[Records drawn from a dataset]
==========
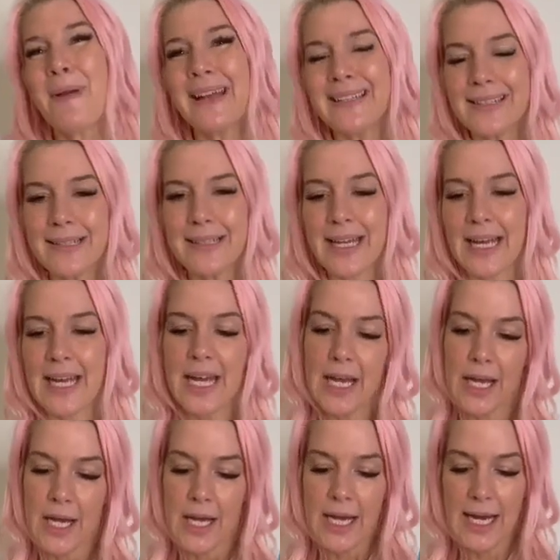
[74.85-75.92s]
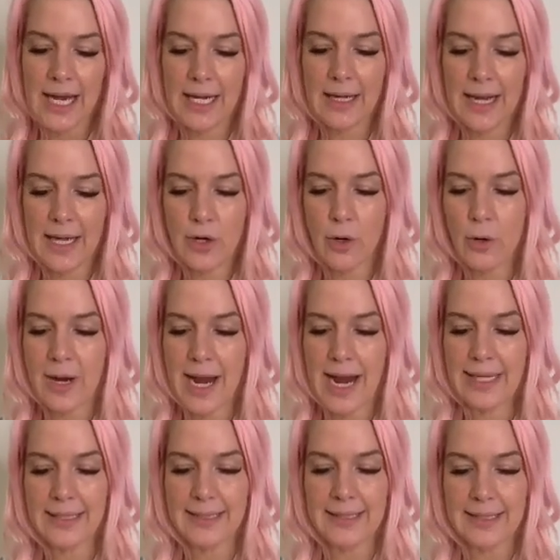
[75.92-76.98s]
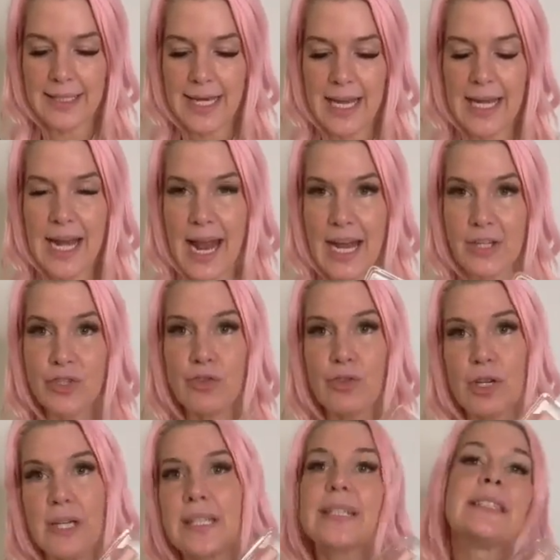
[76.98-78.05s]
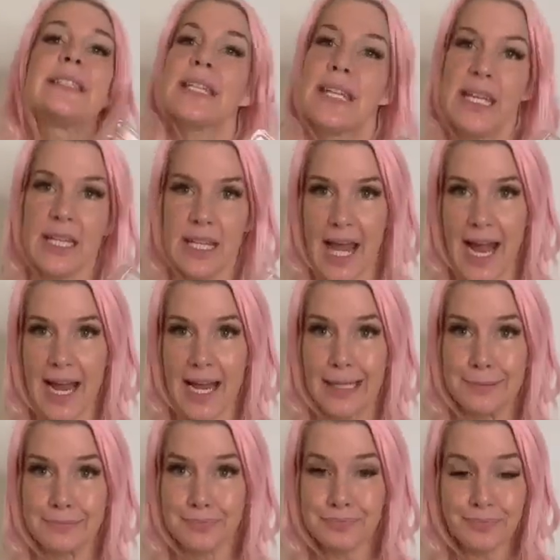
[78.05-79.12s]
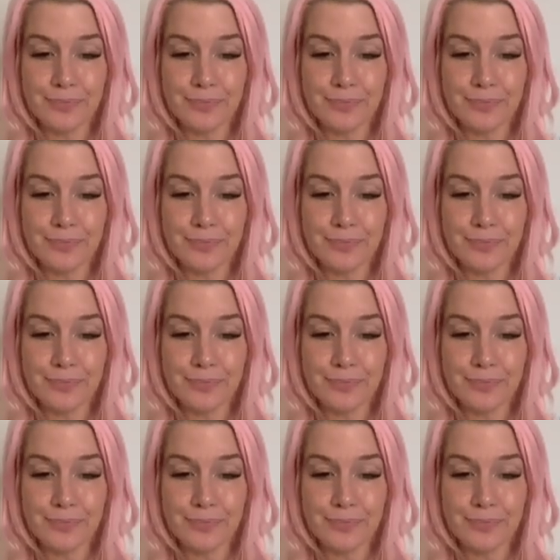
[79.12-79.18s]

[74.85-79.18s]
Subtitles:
Basically, it creates an extra sticky layer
==========
Each entry above is to be written out exactly. The pictures stay out.

# Response
[74.85-75.92s]
[75.92-76.98s]
[76.98-78.05s]
[78.05-79.12s]
[79.12-79.18s]

[74.85-79.18s]
Subtitles:
Basically, it creates an extra sticky layer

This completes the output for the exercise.